May I venture an opinion here? Those things they are calling tomatoes are not tomatoes!! They are some sort of food product engineered to look and (not very much) taste like a tomato. I found it amusing that the officials are actually announcing that it is safe to eat homegrown tomatoes. Are we so paranoid or stupid that we need to be told this?
It has long been difficult for me to buy one of those reddish orbs that they sell in the supermarket. At best, I will opt for an incredibly expensive tomato on the vine, or treat myself to some grape tomatoes or cherry tomatoes. At least these have some tomato taste. Lo, and behold, these are also the tomatoes that are now the only ones considered safe to eat! Coincidence? Hmmm......

Monday, June 9, 2008

Bird Update

One of the eggs hatched last night.
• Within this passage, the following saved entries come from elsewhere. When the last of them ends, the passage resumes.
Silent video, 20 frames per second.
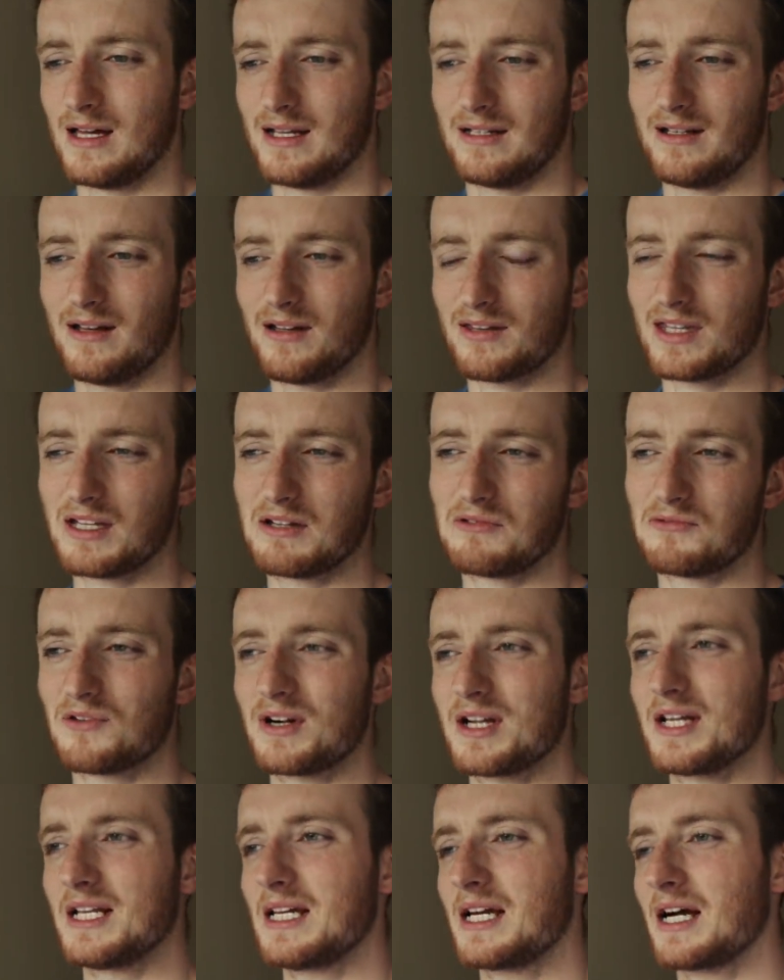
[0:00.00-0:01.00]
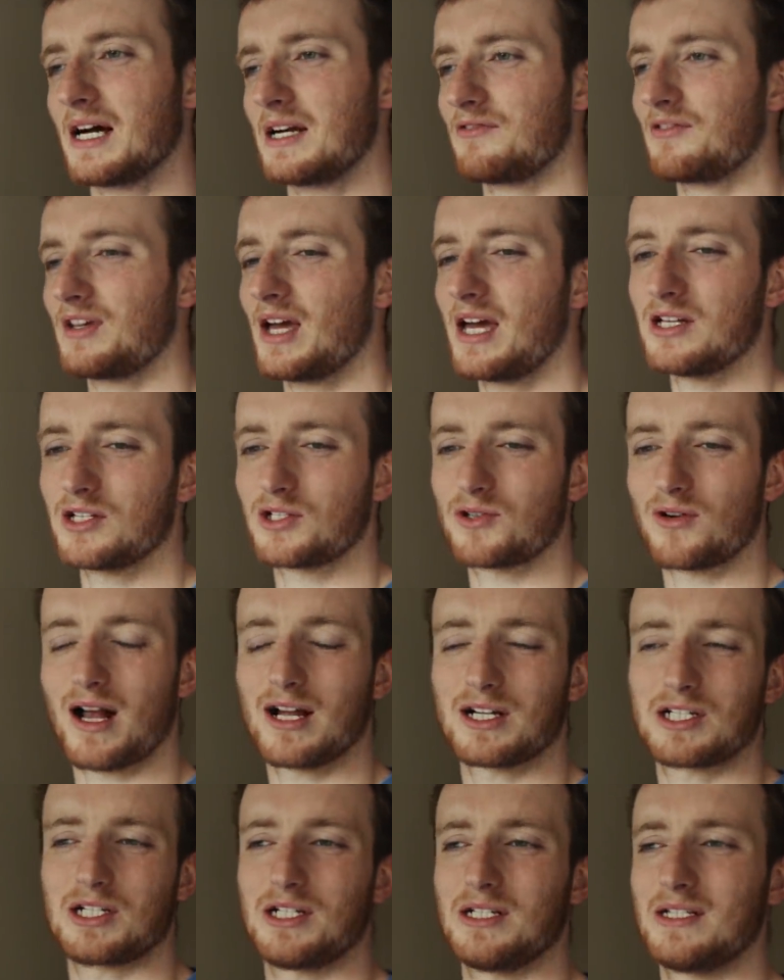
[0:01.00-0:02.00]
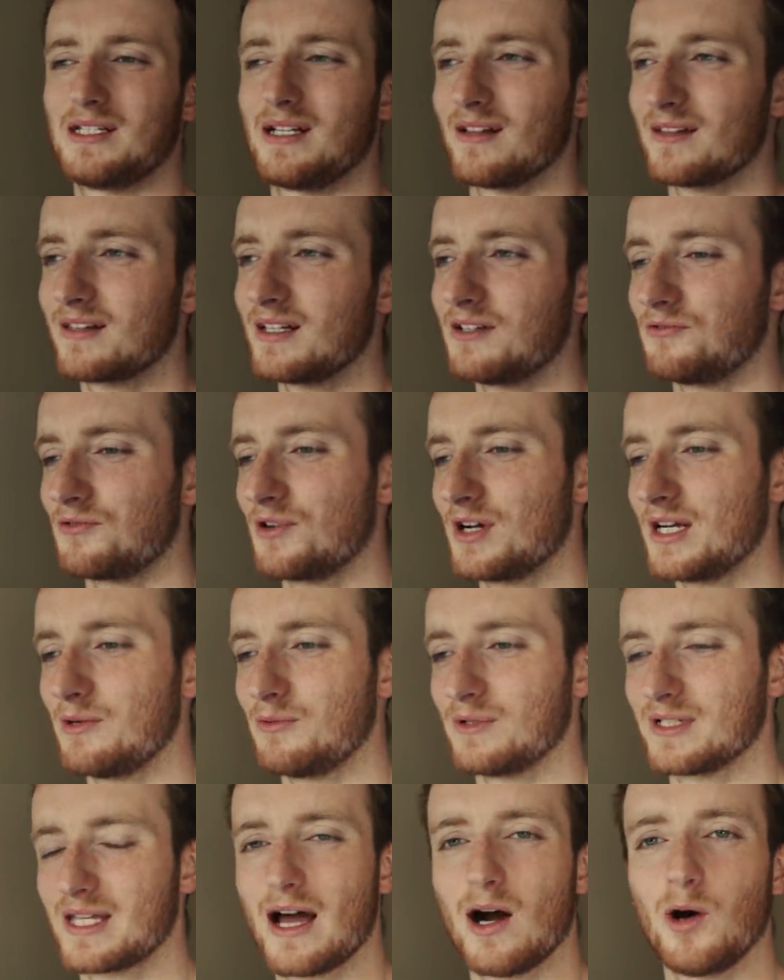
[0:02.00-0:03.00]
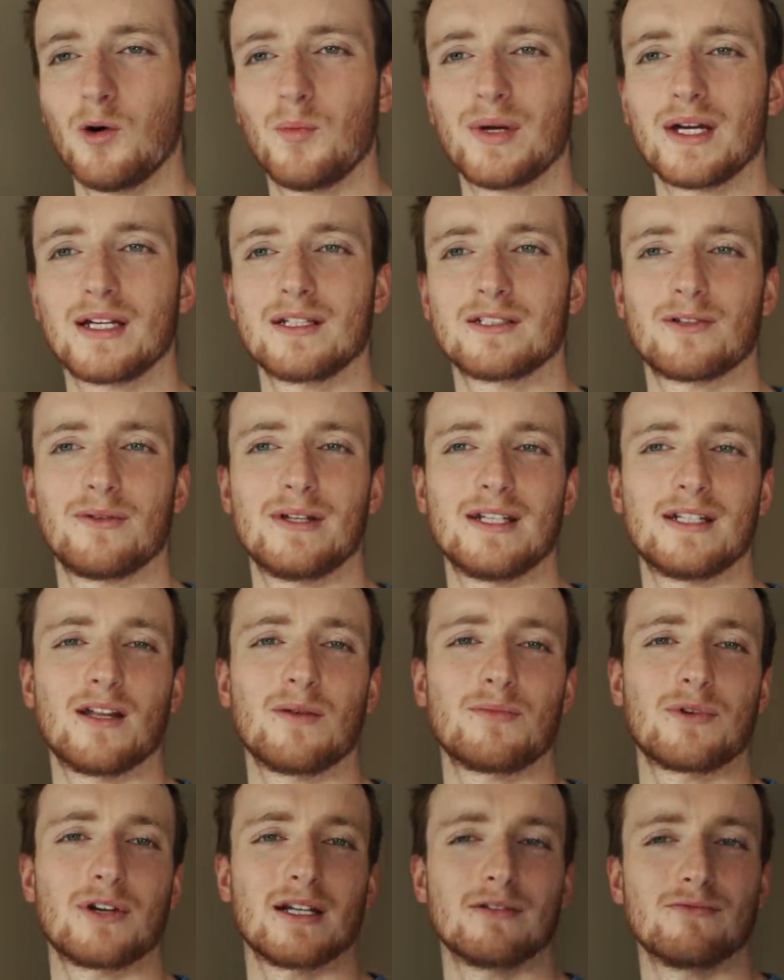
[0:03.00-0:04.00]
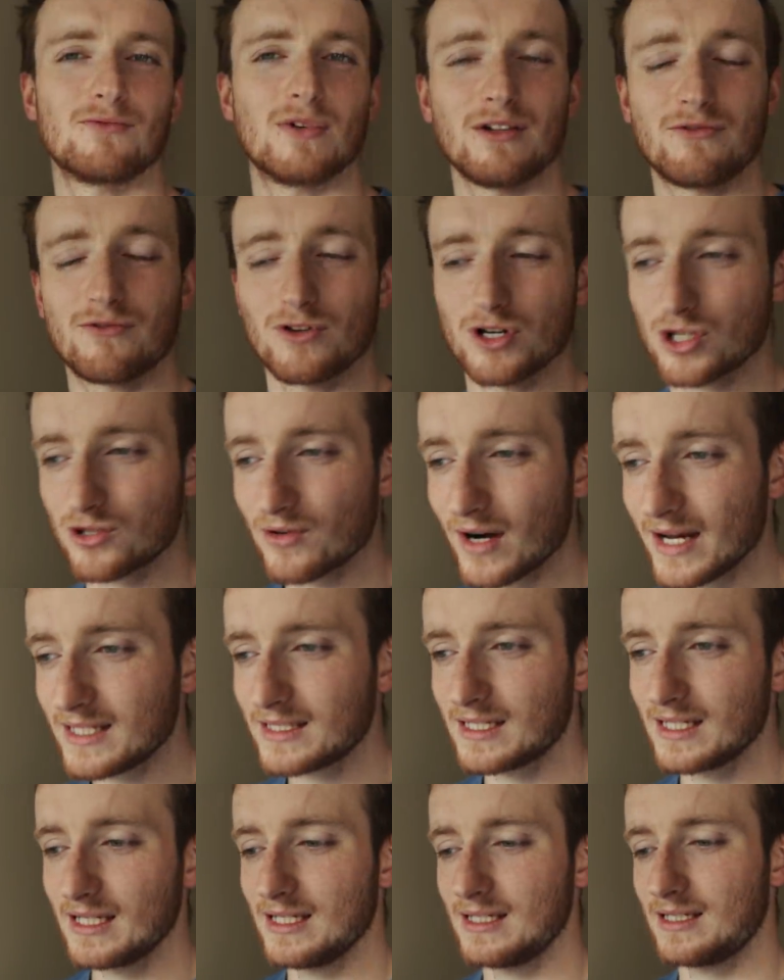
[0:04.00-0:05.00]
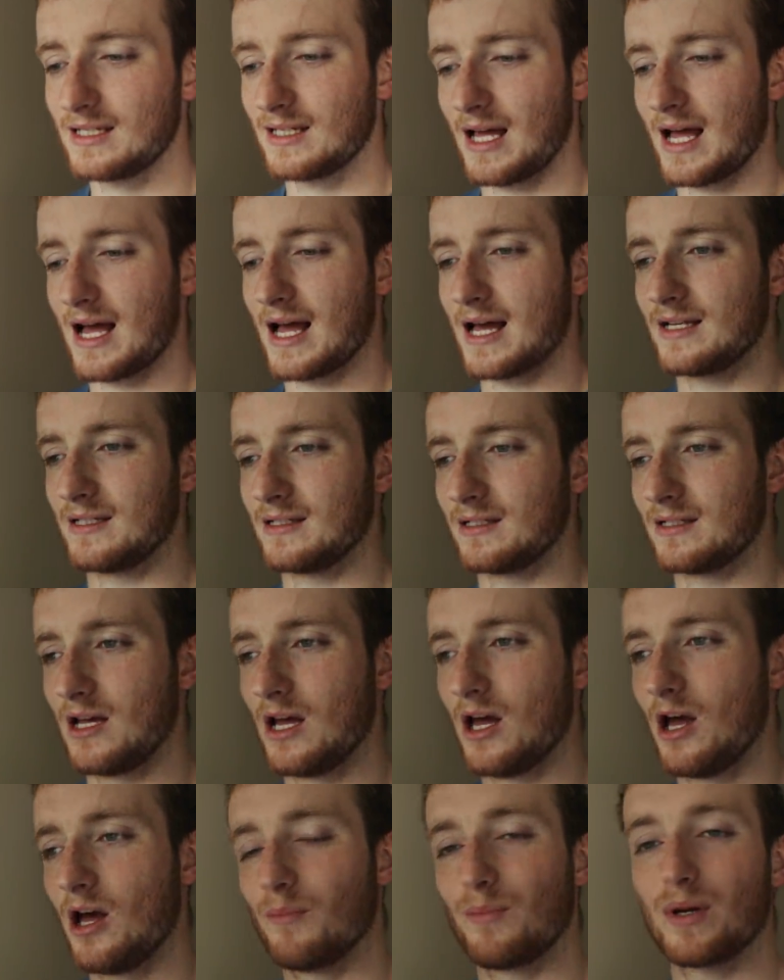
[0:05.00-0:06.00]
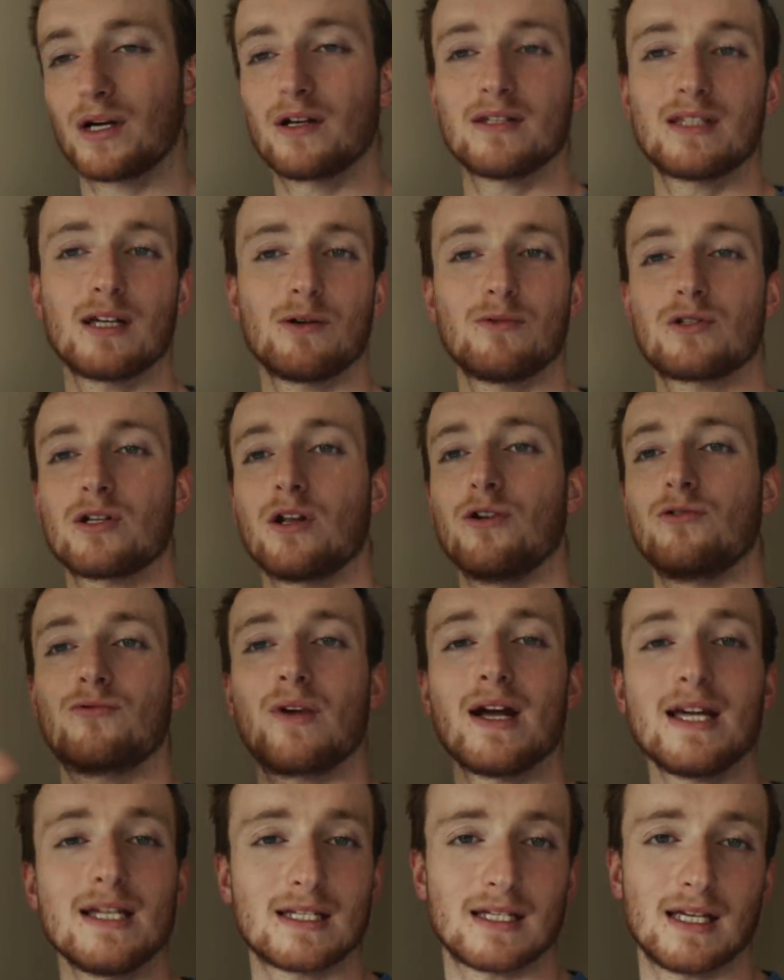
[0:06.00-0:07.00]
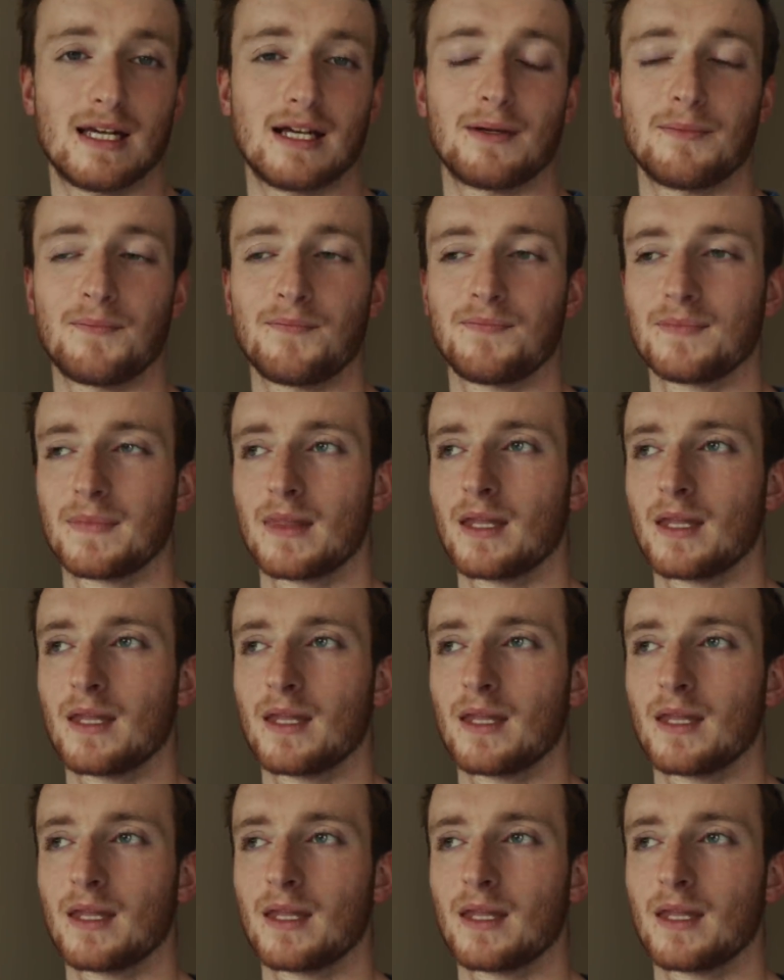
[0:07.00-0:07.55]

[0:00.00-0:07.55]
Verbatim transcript: Nothing really kind of gained traction, nothing really was helping, so I ended up getting really frustrated, and because there was no racing,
The little one has its open mouth turned upward, waiting for its mama to bring some food. Now she's flown back, and I can see her feeding it. I can't get too close, or else she flies away. Then she waits in a small tree not far away, keeping her eye on the nest all the while.
Here is a silhouette of the mama, through the window in the door:

Friday, June 6, 2008

Change takes place at the level of your oughts

For some, the phrase "change takes place at the level of your thoughts" has a lot of resonance and meaning. I took it a little further by declaring that it takes place at the level of your "oughts." How many of us tell ourselves "I shoulda...I woulda...I coulda" without assessing what that means? Well, I do it, and it's my blog, so I'm talking about it.
Shoulds and woulds and coulds are all very slippery slopes. Partway down the slope is self-judgment, and a little further down is self-blame. At the bottom: self-condemnation. All three are not conducive to true change. So, when we aspire to be conscious of our "Should, would, could" thoughts, we can move in the direction of the summit. From there we can see clearly what change will best serve us in any given situation.
After all, it's all about change.
I would have written more, but I decided I shouldn't. That oughta do it.